» **TRY IT**
All that is needed is the listing, given back exactly.

» **EXCERPTED DATA**
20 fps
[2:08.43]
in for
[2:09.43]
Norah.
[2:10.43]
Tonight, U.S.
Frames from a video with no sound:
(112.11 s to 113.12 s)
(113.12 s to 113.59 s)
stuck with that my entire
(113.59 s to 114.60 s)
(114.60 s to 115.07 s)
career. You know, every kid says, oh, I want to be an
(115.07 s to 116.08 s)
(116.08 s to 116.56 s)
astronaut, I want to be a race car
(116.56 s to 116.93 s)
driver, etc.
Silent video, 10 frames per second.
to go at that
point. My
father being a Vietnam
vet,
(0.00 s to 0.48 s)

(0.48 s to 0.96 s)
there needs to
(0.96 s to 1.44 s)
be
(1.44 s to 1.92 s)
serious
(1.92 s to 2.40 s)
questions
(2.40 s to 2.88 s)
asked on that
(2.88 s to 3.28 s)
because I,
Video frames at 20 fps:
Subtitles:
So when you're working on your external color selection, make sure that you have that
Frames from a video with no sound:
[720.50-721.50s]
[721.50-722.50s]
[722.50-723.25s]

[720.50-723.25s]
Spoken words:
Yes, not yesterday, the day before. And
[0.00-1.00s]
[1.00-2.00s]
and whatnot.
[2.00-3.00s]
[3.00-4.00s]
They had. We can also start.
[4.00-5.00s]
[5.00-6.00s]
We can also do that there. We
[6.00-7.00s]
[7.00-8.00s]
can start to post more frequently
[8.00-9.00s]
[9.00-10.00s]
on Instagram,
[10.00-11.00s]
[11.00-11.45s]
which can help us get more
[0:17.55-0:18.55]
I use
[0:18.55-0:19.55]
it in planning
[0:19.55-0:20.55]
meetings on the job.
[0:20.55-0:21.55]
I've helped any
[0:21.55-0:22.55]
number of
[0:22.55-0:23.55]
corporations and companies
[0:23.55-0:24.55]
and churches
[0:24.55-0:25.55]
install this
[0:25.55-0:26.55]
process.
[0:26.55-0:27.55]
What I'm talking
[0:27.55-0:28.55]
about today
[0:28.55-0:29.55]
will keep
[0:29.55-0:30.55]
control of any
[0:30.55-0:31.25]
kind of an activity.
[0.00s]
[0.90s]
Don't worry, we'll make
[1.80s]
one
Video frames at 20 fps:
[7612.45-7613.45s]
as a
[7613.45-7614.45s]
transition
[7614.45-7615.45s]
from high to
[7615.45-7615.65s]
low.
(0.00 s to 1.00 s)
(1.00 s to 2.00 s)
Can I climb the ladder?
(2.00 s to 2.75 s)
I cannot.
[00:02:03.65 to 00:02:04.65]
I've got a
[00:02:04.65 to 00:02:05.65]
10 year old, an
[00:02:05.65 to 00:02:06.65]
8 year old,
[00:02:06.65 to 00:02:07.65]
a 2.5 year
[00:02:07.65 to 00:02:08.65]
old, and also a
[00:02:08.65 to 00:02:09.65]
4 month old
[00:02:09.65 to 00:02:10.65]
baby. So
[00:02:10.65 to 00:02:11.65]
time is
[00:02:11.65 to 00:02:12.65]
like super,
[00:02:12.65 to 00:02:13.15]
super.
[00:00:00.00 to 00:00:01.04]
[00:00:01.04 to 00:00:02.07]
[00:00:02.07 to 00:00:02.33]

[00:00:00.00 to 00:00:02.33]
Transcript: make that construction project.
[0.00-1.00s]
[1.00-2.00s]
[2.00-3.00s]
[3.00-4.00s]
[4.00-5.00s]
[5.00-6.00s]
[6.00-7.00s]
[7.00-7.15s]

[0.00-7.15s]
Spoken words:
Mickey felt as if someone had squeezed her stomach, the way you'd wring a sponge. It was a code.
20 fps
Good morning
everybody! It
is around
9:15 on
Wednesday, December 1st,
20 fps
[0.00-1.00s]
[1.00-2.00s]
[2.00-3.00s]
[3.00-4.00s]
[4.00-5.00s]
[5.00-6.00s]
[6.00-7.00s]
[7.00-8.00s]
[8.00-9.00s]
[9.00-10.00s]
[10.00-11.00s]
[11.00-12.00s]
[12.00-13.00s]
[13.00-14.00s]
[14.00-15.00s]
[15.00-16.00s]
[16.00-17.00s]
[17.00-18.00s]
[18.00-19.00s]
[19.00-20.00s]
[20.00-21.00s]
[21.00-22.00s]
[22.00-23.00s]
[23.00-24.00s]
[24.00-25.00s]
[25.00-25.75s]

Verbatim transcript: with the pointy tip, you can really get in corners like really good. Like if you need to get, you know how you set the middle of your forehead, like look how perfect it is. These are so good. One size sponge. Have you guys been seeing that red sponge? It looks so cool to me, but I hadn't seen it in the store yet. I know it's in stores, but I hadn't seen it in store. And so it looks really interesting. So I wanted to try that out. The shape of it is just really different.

» **EXERCISE OUTPUT**
20 fps
[2:08.43]
in for
[2:09.43]
Norah.
[2:10.43]
Tonight, U.S.
Frames from a video with no sound:
(112.11 s to 113.12 s)
(113.12 s to 113.59 s)
stuck with that my entire
(113.59 s to 114.60 s)
(114.60 s to 115.07 s)
career. You know, every kid says, oh, I want to be an
(115.07 s to 116.08 s)
(116.08 s to 116.56 s)
astronaut, I want to be a race car
(116.56 s to 116.93 s)
driver, etc.
Silent video, 10 frames per second.
to go at that
point. My
father being a Vietnam
vet,
(0.00 s to 0.48 s)

(0.48 s to 0.96 s)
there needs to
(0.96 s to 1.44 s)
be
(1.44 s to 1.92 s)
serious
(1.92 s to 2.40 s)
questions
(2.40 s to 2.88 s)
asked on that
(2.88 s to 3.28 s)
because I,
Video frames at 20 fps:
Subtitles:
So when you're working on your external color selection, make sure that you have that
Frames from a video with no sound:
[720.50-721.50s]
[721.50-722.50s]
[722.50-723.25s]

[720.50-723.25s]
Spoken words:
Yes, not yesterday, the day before. And
[0.00-1.00s]
[1.00-2.00s]
and whatnot.
[2.00-3.00s]
[3.00-4.00s]
They had. We can also start.
[4.00-5.00s]
[5.00-6.00s]
We can also do that there. We
[6.00-7.00s]
[7.00-8.00s]
can start to post more frequently
[8.00-9.00s]
[9.00-10.00s]
on Instagram,
[10.00-11.00s]
[11.00-11.45s]
which can help us get more
[0:17.55-0:18.55]
I use
[0:18.55-0:19.55]
it in planning
[0:19.55-0:20.55]
meetings on the job.
[0:20.55-0:21.55]
I've helped any
[0:21.55-0:22.55]
number of
[0:22.55-0:23.55]
corporations and companies
[0:23.55-0:24.55]
and churches
[0:24.55-0:25.55]
install this
[0:25.55-0:26.55]
process.
[0:26.55-0:27.55]
What I'm talking
[0:27.55-0:28.55]
about today
[0:28.55-0:29.55]
will keep
[0:29.55-0:30.55]
control of any
[0:30.55-0:31.25]
kind of an activity.
[0.00s]
[0.90s]
Don't worry, we'll make
[1.80s]
one
Video frames at 20 fps:
[7612.45-7613.45s]
as a
[7613.45-7614.45s]
transition
[7614.45-7615.45s]
from high to
[7615.45-7615.65s]
low.
(0.00 s to 1.00 s)
(1.00 s to 2.00 s)
Can I climb the ladder?
(2.00 s to 2.75 s)
I cannot.
[00:02:03.65 to 00:02:04.65]
I've got a
[00:02:04.65 to 00:02:05.65]
10 year old, an
[00:02:05.65 to 00:02:06.65]
8 year old,
[00:02:06.65 to 00:02:07.65]
a 2.5 year
[00:02:07.65 to 00:02:08.65]
old, and also a
[00:02:08.65 to 00:02:09.65]
4 month old
[00:02:09.65 to 00:02:10.65]
baby. So
[00:02:10.65 to 00:02:11.65]
time is
[00:02:11.65 to 00:02:12.65]
like super,
[00:02:12.65 to 00:02:13.15]
super.
[00:00:00.00 to 00:00:01.04]
[00:00:01.04 to 00:00:02.07]
[00:00:02.07 to 00:00:02.33]

[00:00:00.00 to 00:00:02.33]
Transcript: make that construction project.
[0.00-1.00s]
[1.00-2.00s]
[2.00-3.00s]
[3.00-4.00s]
[4.00-5.00s]
[5.00-6.00s]
[6.00-7.00s]
[7.00-7.15s]

[0.00-7.15s]
Spoken words:
Mickey felt as if someone had squeezed her stomach, the way you'd wring a sponge. It was a code.
20 fps
Good morning
everybody! It
is around
9:15 on
Wednesday, December 1st,
20 fps
[0.00-1.00s]
[1.00-2.00s]
[2.00-3.00s]
[3.00-4.00s]
[4.00-5.00s]
[5.00-6.00s]
[6.00-7.00s]
[7.00-8.00s]
[8.00-9.00s]
[9.00-10.00s]
[10.00-11.00s]
[11.00-12.00s]
[12.00-13.00s]
[13.00-14.00s]
[14.00-15.00s]
[15.00-16.00s]
[16.00-17.00s]
[17.00-18.00s]
[18.00-19.00s]
[19.00-20.00s]
[20.00-21.00s]
[21.00-22.00s]
[22.00-23.00s]
[23.00-24.00s]
[24.00-25.00s]
[25.00-25.75s]

Verbatim transcript: with the pointy tip, you can really get in corners like really good. Like if you need to get, you know how you set the middle of your forehead, like look how perfect it is. These are so good. One size sponge. Have you guys been seeing that red sponge? It looks so cool to me, but I hadn't seen it in the store yet. I know it's in stores, but I hadn't seen it in store. And so it looks really interesting. So I wanted to try that out. The shape of it is just really different.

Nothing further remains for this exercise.